*** Working data ***

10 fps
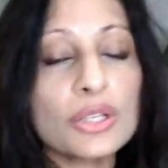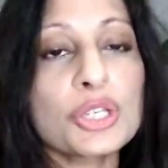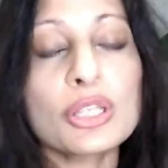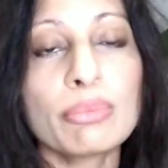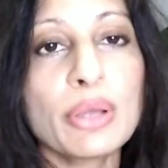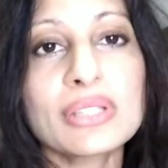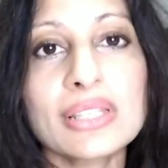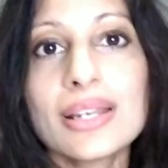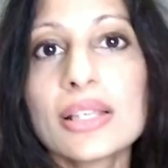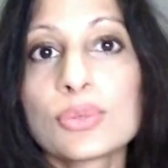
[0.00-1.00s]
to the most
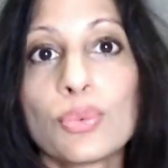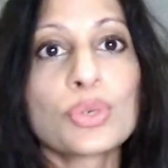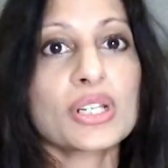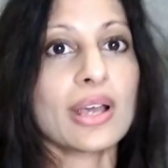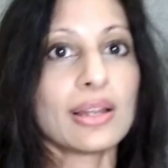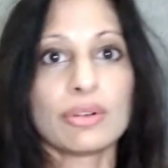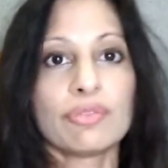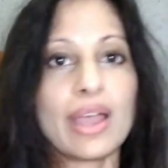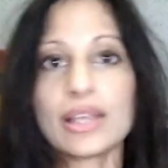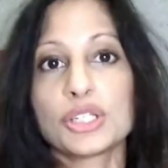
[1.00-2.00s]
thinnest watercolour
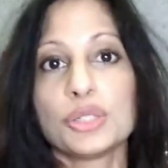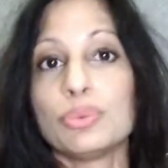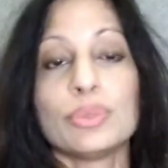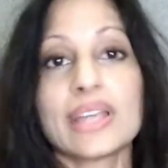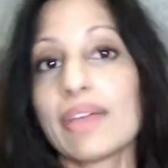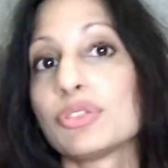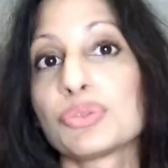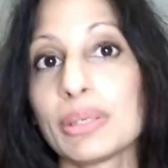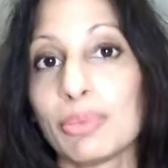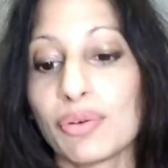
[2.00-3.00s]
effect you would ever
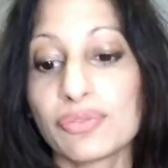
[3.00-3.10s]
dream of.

*** End of Working data ***
*** Working data ***

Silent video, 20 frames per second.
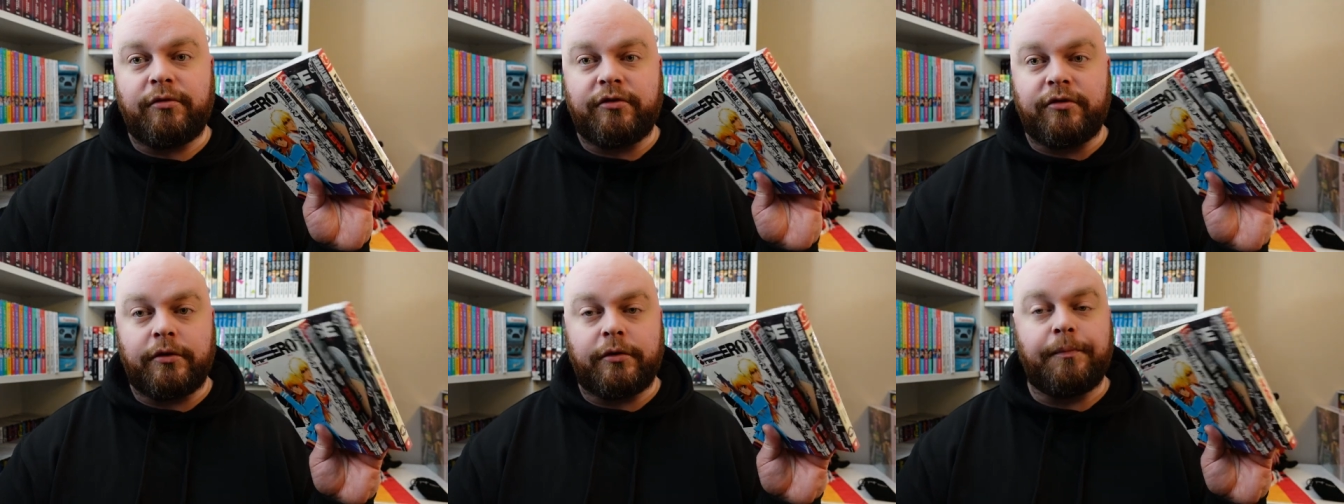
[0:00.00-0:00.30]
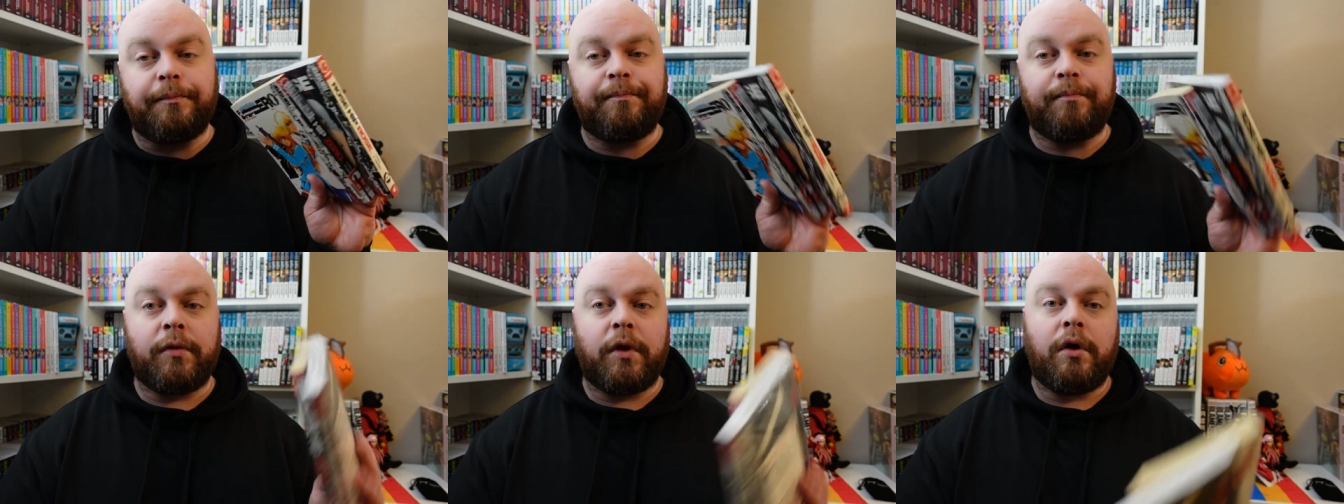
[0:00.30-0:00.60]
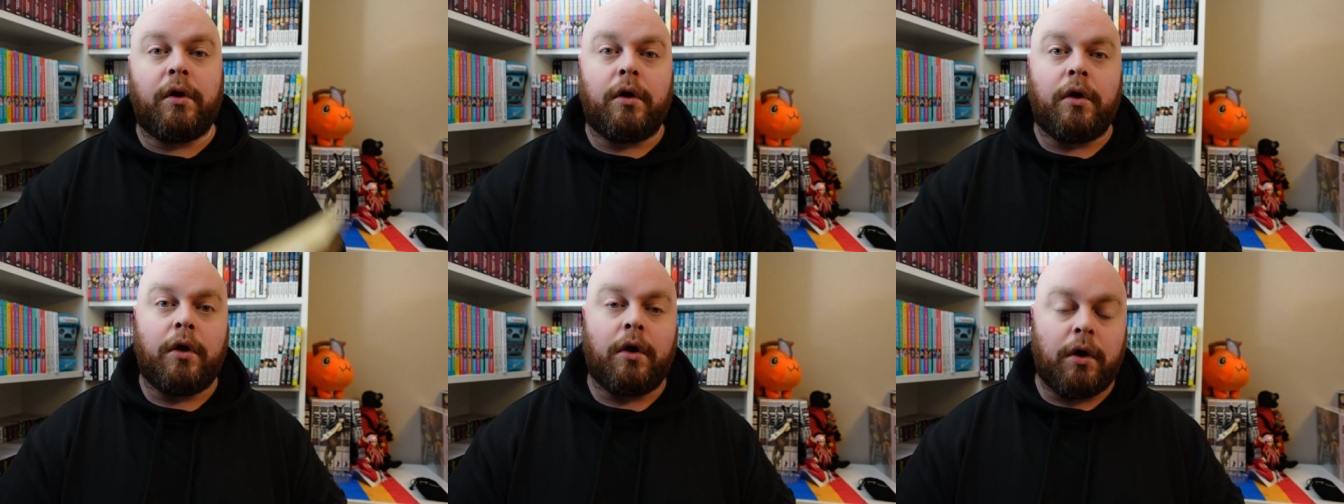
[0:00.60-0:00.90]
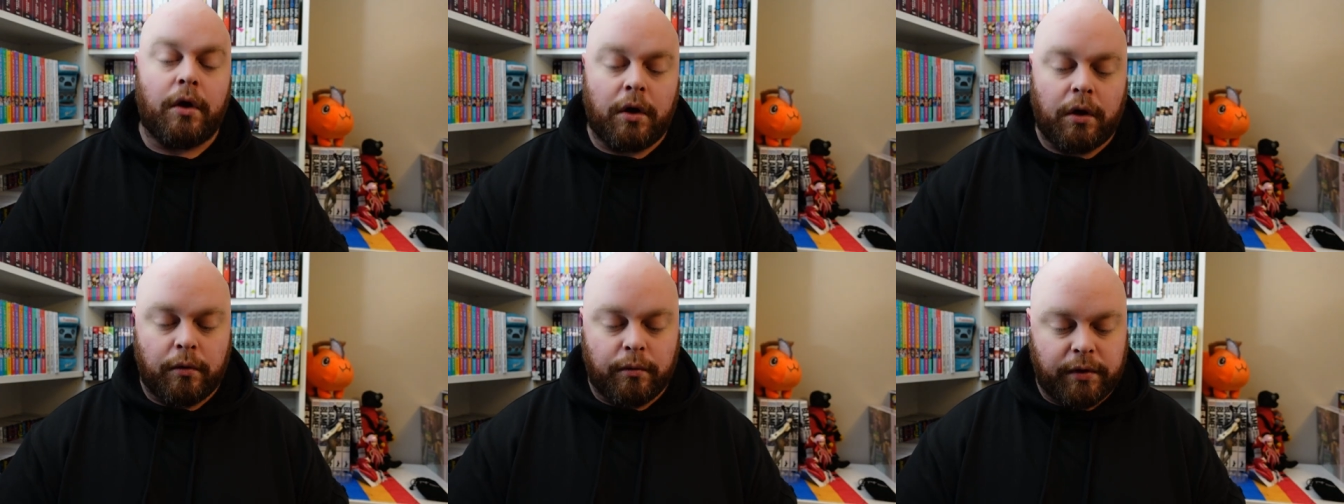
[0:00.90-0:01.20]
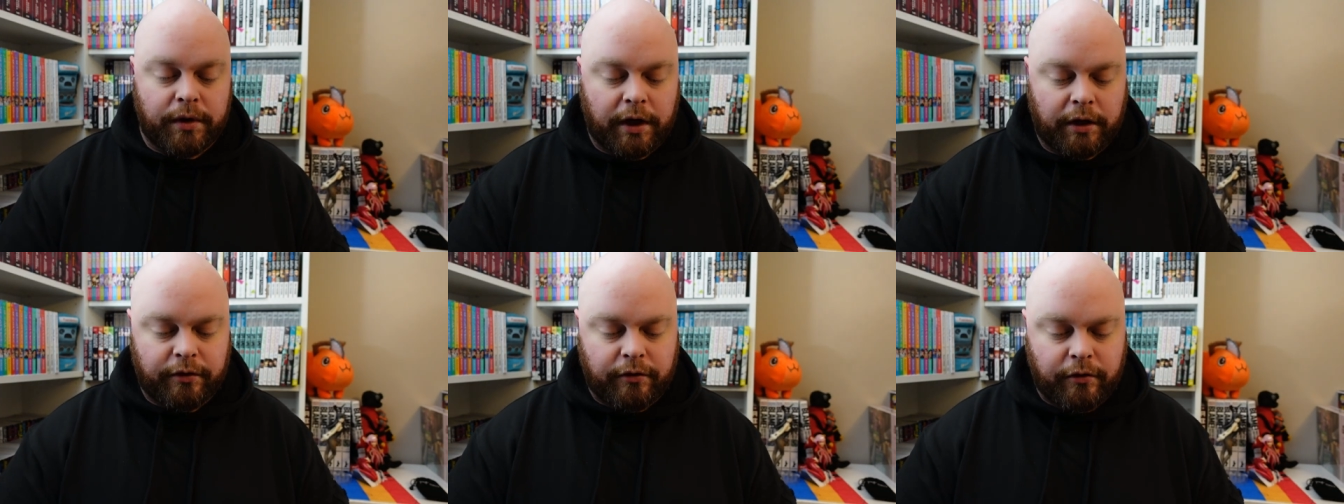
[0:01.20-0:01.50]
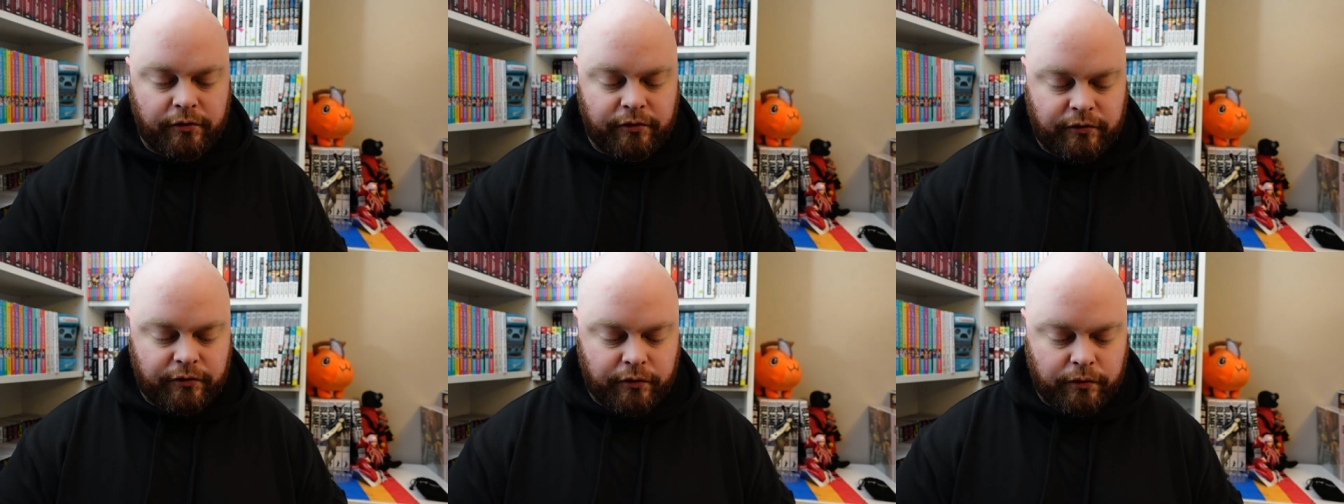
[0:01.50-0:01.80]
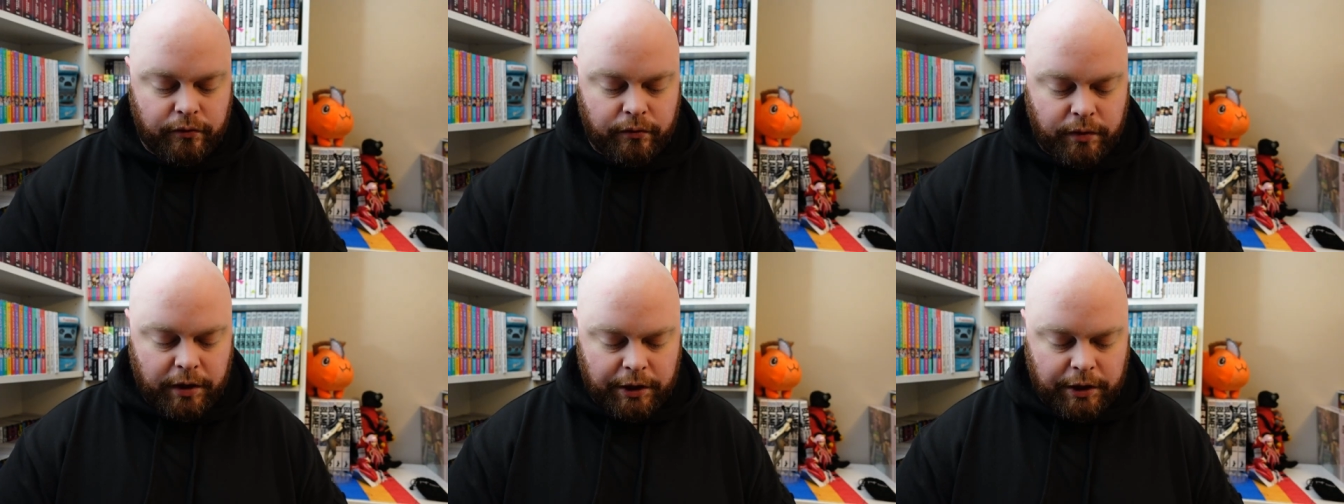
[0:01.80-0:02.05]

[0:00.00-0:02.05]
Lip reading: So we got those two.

*** End of Working data ***
*** Working data ***

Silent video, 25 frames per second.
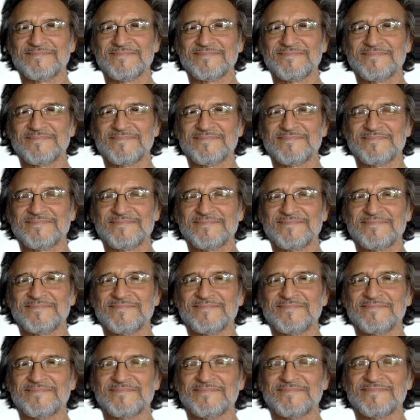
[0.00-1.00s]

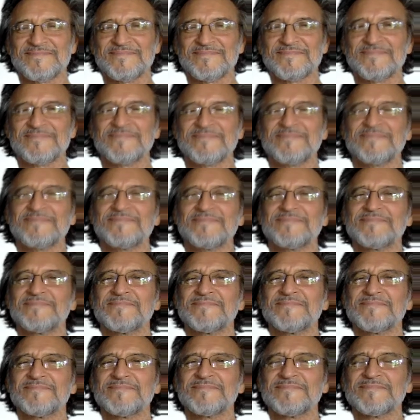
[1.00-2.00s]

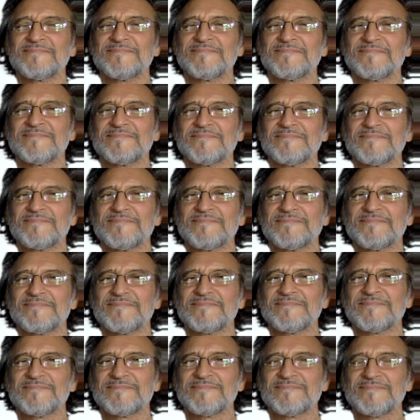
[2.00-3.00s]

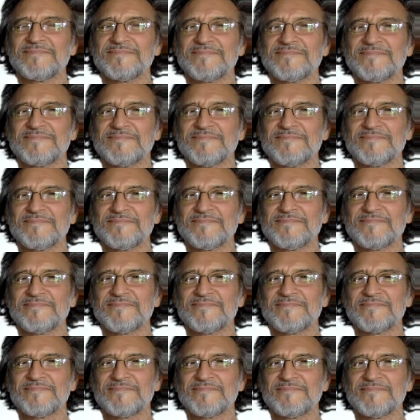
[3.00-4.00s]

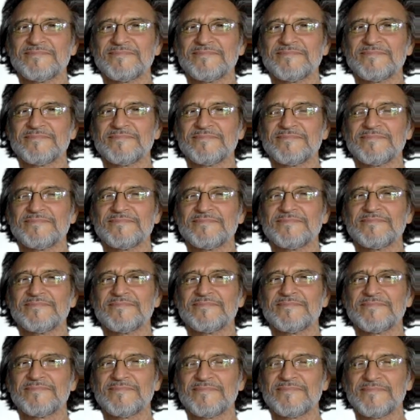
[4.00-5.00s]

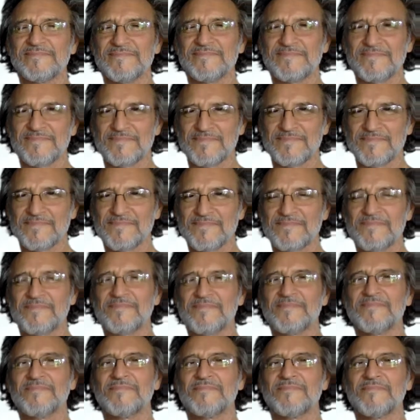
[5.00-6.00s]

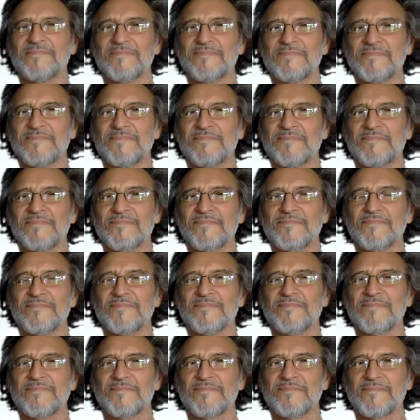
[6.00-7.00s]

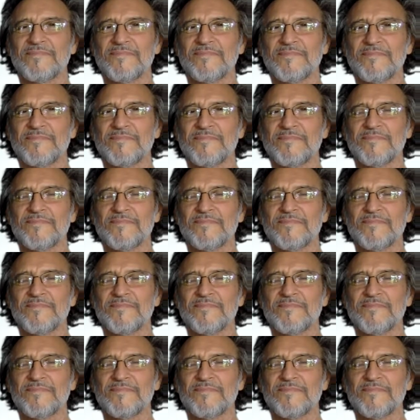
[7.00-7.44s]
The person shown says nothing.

*** End of Working data ***

What needs to be done: Among the lines of these entries, find those that contain "frames". Give their number and nothing else.

Solution to this exercise: 2